2. News From Other Communities

New Community Program Launched

Our family of Community Programs has been joined by yet another member: The Integrated Modeling for Environment Community. The name is not finalized yet, but IM4E (pronounced "I am for E") sounds too good to be ignored. The community developed from a workshop on "Collaborative Approaches to Integrated Modeling: Better Integration for Better Decision Making", which took place in Phoenix on December 10-12, and was sponsored by the US EPA. The workshop focused on several efforts in integrated modeling currently pursued by EPA (Framework for Risk Analysis of Multi-Media Environmental Systems - FRAMES), USDA (the Object Modeling System - OMS), the European Union (OpenMI), as well as such collaborative programs as the Community Sediment-Transport Modeling System (CSTMS) at USGS, MapWindow at Idaho State, our CCMP, and others.

What is quite distinct from other existing programs and what makes this program particularly promising is that it tries to be open and transparent from its inception. It was agreed that none of the Federal agencies or universities will have prime "ownership" of the program and no decisions will be made in any committees behind closed doors. At this time, there is a Google Group which is to be the site to advance the community. Consider joining the Group if integrated modeling is something you are interested in and wish to help advance.
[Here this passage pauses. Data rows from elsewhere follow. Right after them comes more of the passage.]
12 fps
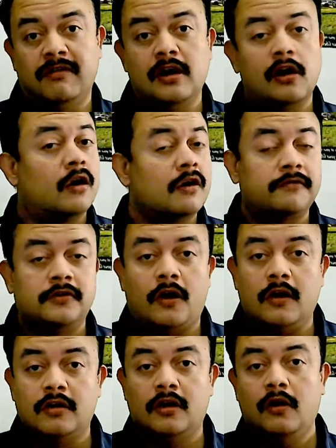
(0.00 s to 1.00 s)
a lot of
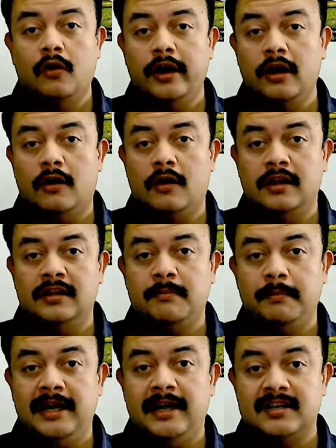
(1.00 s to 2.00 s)
talk going on in the
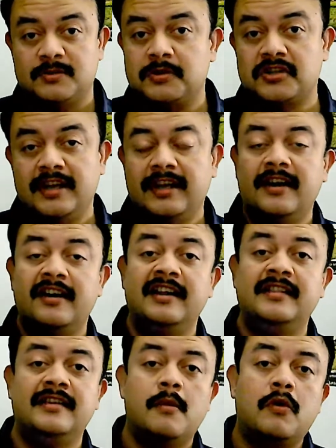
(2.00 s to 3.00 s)
media, especially here in India,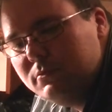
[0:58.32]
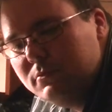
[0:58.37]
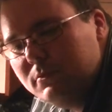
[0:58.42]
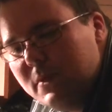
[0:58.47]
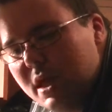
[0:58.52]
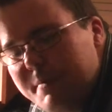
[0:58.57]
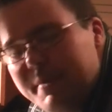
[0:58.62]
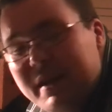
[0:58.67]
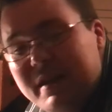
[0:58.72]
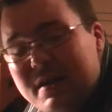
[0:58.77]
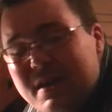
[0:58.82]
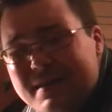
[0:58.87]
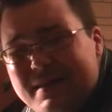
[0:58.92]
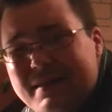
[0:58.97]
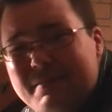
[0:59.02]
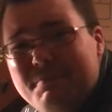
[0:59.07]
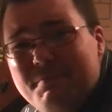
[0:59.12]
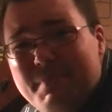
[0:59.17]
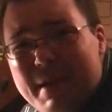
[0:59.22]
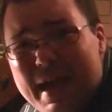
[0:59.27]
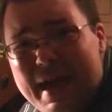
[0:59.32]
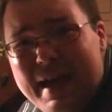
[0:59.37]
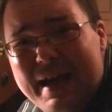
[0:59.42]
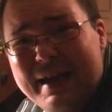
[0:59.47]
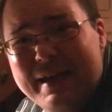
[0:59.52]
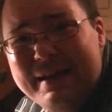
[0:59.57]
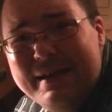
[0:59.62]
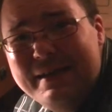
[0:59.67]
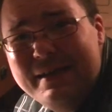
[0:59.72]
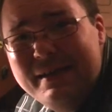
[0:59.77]
I mean, nothing
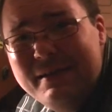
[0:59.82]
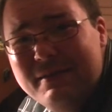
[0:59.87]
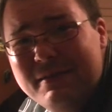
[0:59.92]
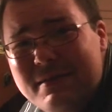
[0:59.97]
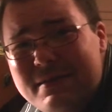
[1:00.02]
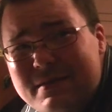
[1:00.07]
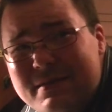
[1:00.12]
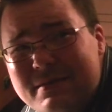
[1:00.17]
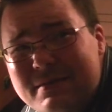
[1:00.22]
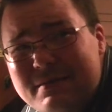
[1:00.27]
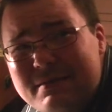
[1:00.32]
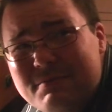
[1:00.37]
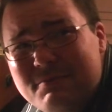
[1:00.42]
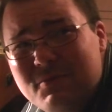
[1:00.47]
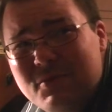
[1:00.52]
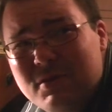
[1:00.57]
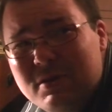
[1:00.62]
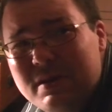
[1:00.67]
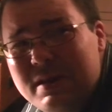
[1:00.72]
bad. It's more orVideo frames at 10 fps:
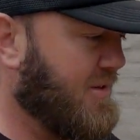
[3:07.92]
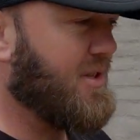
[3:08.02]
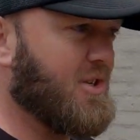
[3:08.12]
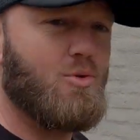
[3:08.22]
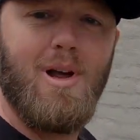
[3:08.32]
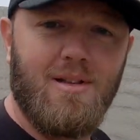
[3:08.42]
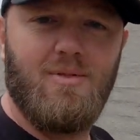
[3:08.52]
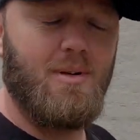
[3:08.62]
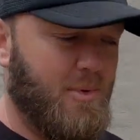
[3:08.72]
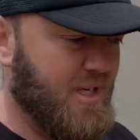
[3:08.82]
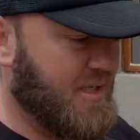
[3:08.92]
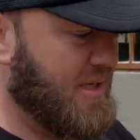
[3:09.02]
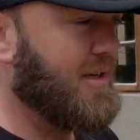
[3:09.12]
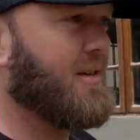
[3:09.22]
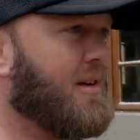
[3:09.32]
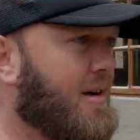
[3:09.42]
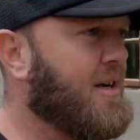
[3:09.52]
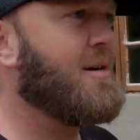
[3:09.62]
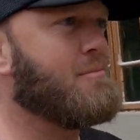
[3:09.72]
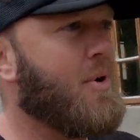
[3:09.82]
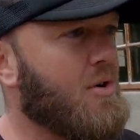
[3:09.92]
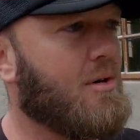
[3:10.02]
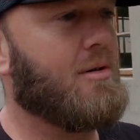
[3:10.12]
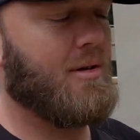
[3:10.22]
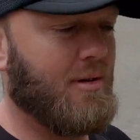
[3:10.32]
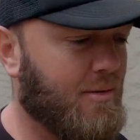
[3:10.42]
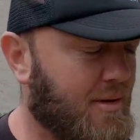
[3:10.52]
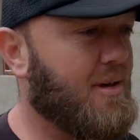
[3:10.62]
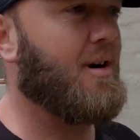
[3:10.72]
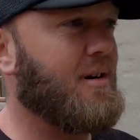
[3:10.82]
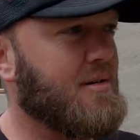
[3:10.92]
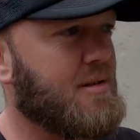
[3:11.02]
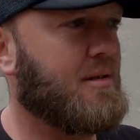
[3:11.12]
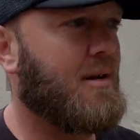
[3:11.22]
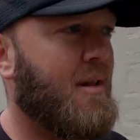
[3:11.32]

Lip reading: the Wildebeest running amok into the gardens,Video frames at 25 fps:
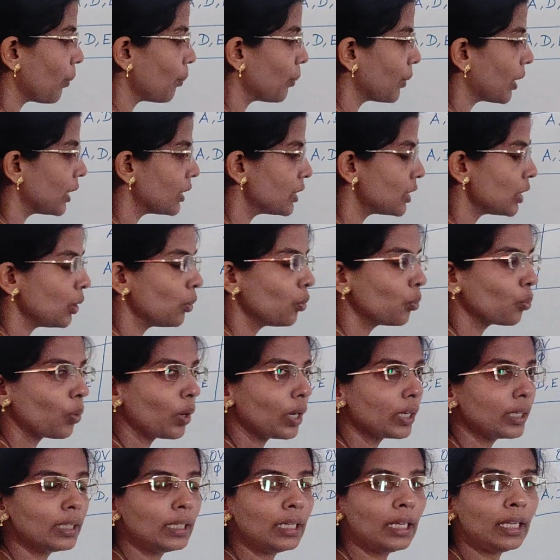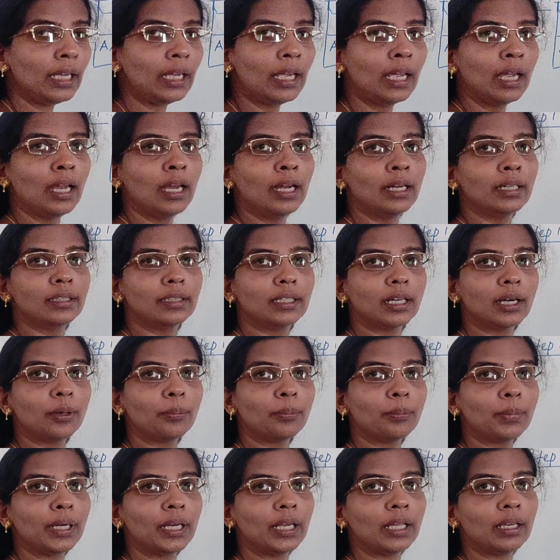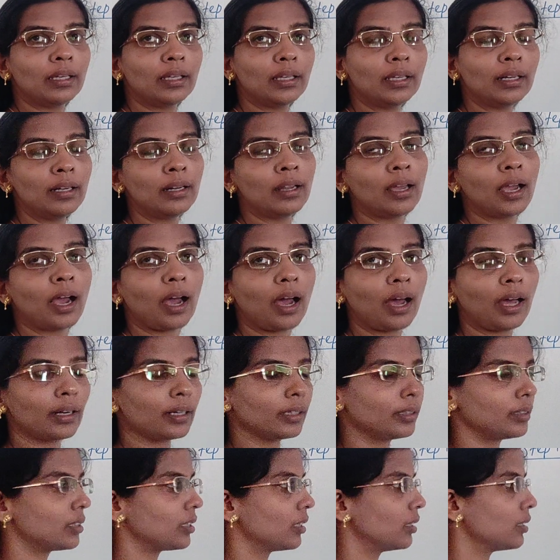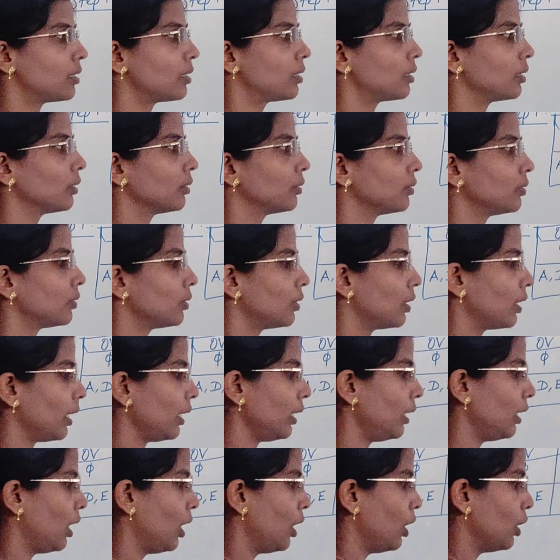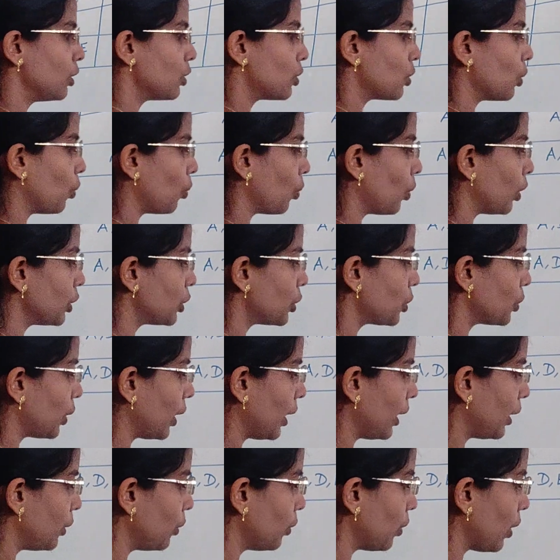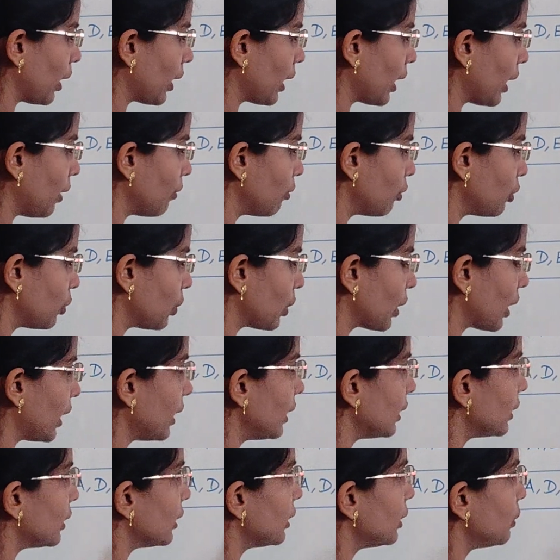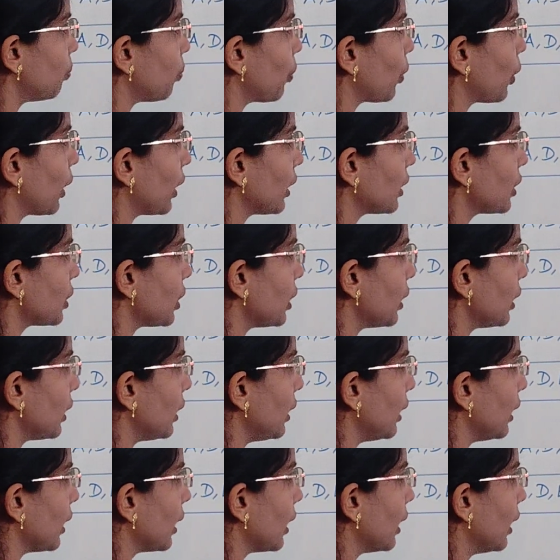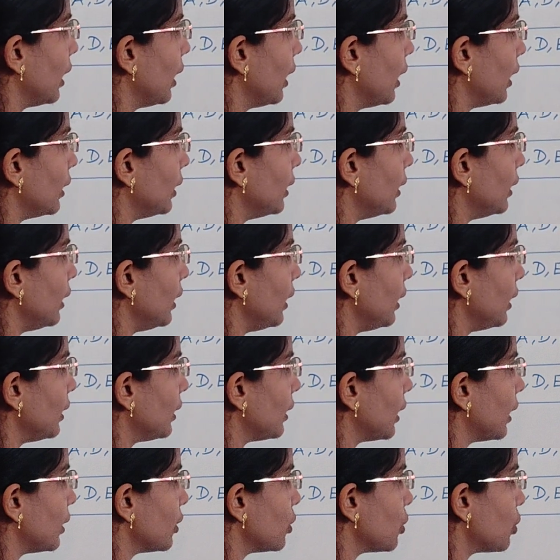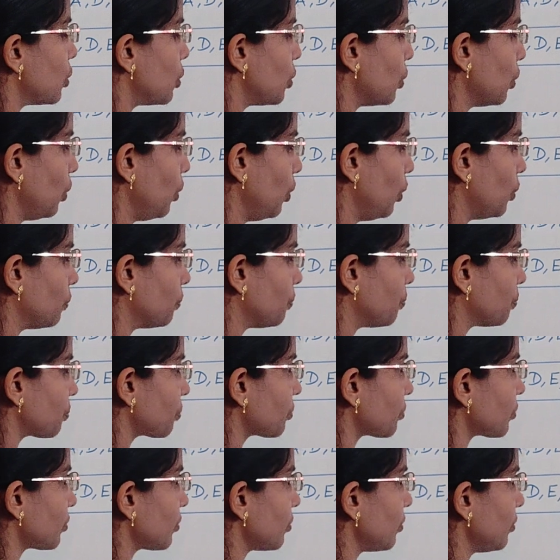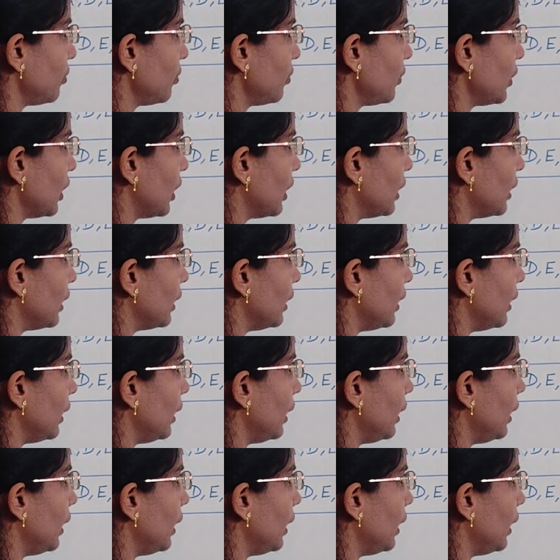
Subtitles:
I am getting 1D terminal in RHS. Right. So what should I do? I have to write this production here. D tends to A.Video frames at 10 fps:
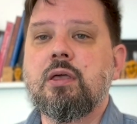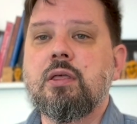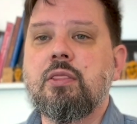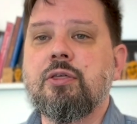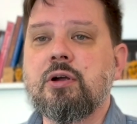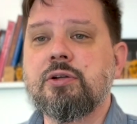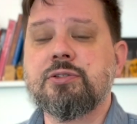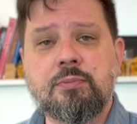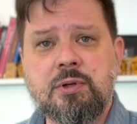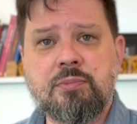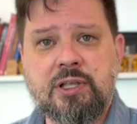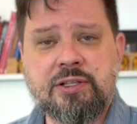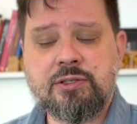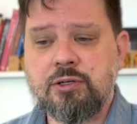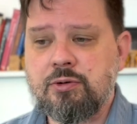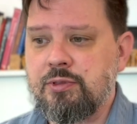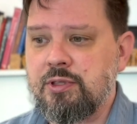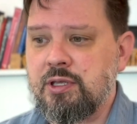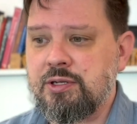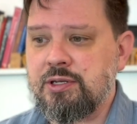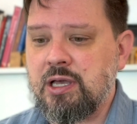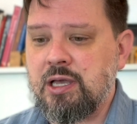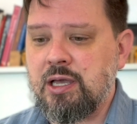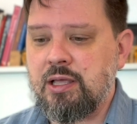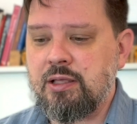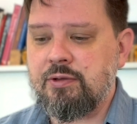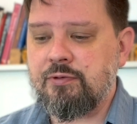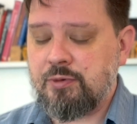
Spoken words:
There are some complaints, though, that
3. Open Source on the March

Google Chrome

Google has released a new web browser, ‘Chrome’. The software is designed to more rapidly browse the Web and make running applications easier without downloading software to a computer. The product is offered on an open-source basis. Chromium is the open-source project behind Google Chrome. Google released a first look at Chromium and invites you to join their effort to:

• Help build a safer, faster, and more stable way for all Internet users to experience the web
• Create a powerful platform for developing a new generation of web applications

Please vist the Google Chrome website for more information.

From the open source perspective, however, this is an example of "branching", when a similar open source effort is launched to compete with an already existing capacity. Mozilla’s CEO, John Lilly, suggests that ties with Google became 'complicated' since Chrome. Mozilla, however, is in a unique situation among browser builders in that the bulk of its revenue -- 88%, or about $60 million in 2007, -- comes from Google. Google pays Mozilla for assigning its search engine the default in Firefox, and for click-throughs on ads placed on the ensuing search results pages. Lilly said Mozilla will compete with any and all comers. "We collaborate with Google, we talk to them, and we have a fine and reasonable relationship," he said. "But we'll compete. This is, after all, user driven."

It's really interesting, i.e., what does "compete" mean if source code for both products is going to be open and available?

While we are certainly thrilled with all the new opportunities that the power behind Google can bring to web browsing, there is still a sinking feeling about the growing dominance of the company in all aspects of information handling. However, the release of Chromium under the BSD license is quite promising. This license actually has fewer restrictions compared to other free software licenses such as the GNU General Public License or even the default restrictions provided by copyright, putting it relatively closer to the public domain.

How can "Open Source" help with school testing

Education Week published an article by Charles Barone, who suggests that the ‘No Child Left Behind Act’ can be fixed if the open source approach is applied. The major problem with the Act is that no one is happy with the tests currently used by states to measure student achievement. Barone noted that one way "to address the concerns of both the national-test and local-measures proponents...is to create a national databank of 'locally' developed test items, an 'open source' testing system." Under such a system, a group of experts would "create a pool of test items that would be piloted and subjected to the usual analyses of psychometric rigor.”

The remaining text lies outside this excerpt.